アラートと通知
DOG StackはGrafanaを統合しているため、Grafana内で直接アラートの作成と管理を行うことができます。この記事では最も一般的なアラート操作を紹介します。より高度な機能については、Grafana Alerting documentationを参照してください。
図に示すように、Grafana Alertの中核メカニズムは以下の通りです:
- ユーザーが、基盤となるクエリとトリガー条件を含むアラートルールを定義します。
- システムが定期的にルールのクエリを実行し、トリガー条件を評価します。
- トリガー条件が満たされると、アラートインスタンスが生成されます。
- アラートがディスパッチされます — 直接コンタクトポイントに送信されるか、通知ポリシーを通じて柔軟にルーティングされます。

典型的なアラートルールの作成と管理フローは以下のようになります:
1. Grafana Alerting → Alert rulesを開き、「Create alert」をクリックします

2. クエリとトリガー条件を定義します
まずDorisなどのデータソースを選択します。
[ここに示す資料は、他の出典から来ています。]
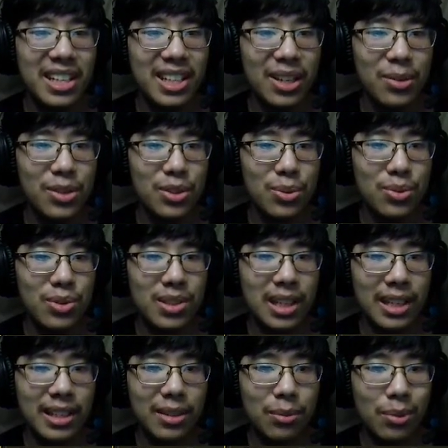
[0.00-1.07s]
That was used
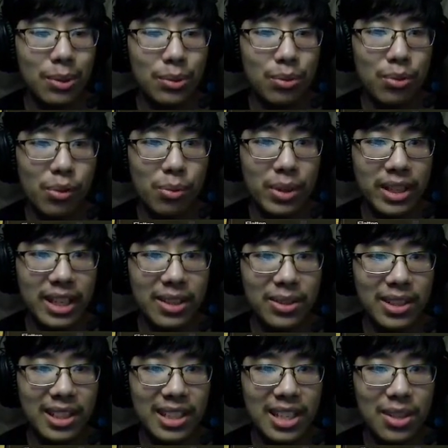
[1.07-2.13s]
like in World War One. I don't
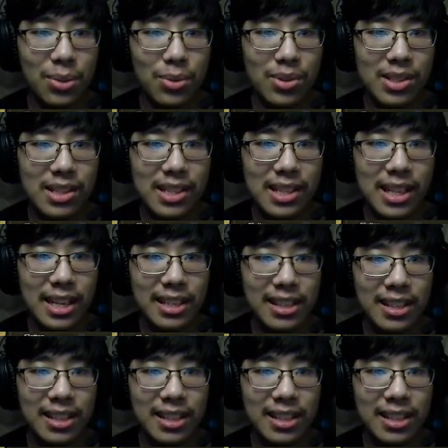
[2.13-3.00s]
think they used that.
Builderモードでは、ビジュアルインターフェースをクリックしてシンプルなクエリを構築できます。Codeモードでは、より複雑なクエリ用にSQLを記述できます。この例では、Codeモードを使用して、過去10分間のotel.otel_logs内でbodyフィールドがキーワードerrorに一致する行数をクエリします。
次に、Expressionセクションで、クエリ結果をさらに集約する方法(オプション)を選択し、アラートをトリガーする閾値を設定します。この例では、閾値を「result > 10」に設定し、追加の集約は適用しません。
最後に、Previewをクリックして、クエリ結果とアラートが発火するかどうかをプレビューします。ここではクエリが882を返し、閾値の10を超えているため、ステータス1 Firingを表示します。
詳細については、Grafana docsを参照してください。

3. 評価間隔と組織を設定します
まず、アラートを整理するためのフォルダを選択し、次にアラートの評価間隔を設定し、最後にPending期間を選択します。この例では、毎分実行される評価グループを作成し、Pending = Noneを選択します — これは、条件が満たされた際に(例:1分間など)一定時間継続してからではなく、即座にアラートがFiring状態に移行することを意味します。
詳細については、Grafana docsを参照してください。

4. 通知チャネルを設定します
GrafanaはEmail、Slack、Discord、PagerDuty、Webhookなど、多くの通知チャネルをサポートしています。既存のコンタクトポイントを選択するか、独自に作成でき、ラベルに基づいてアラートをルーティングする柔軟な通知ポリシーも設定できます。
詳細については、Grafana docsを参照してください。


5. 通知メッセージを設定します
通知コンテンツをカスタマイズできます — 要約、説明、対処方法を案内するrunbook URLを含めることで、受信者がより迅速に何が起こったかを把握できます。

6. アラート管理
アラートルールの作成後、それらを管理できます — アラートの一時停止、一定期間の通知サイレンス、ルールの変更、通知チャネルの変更などです。
詳細については、Grafana docsを参照してください。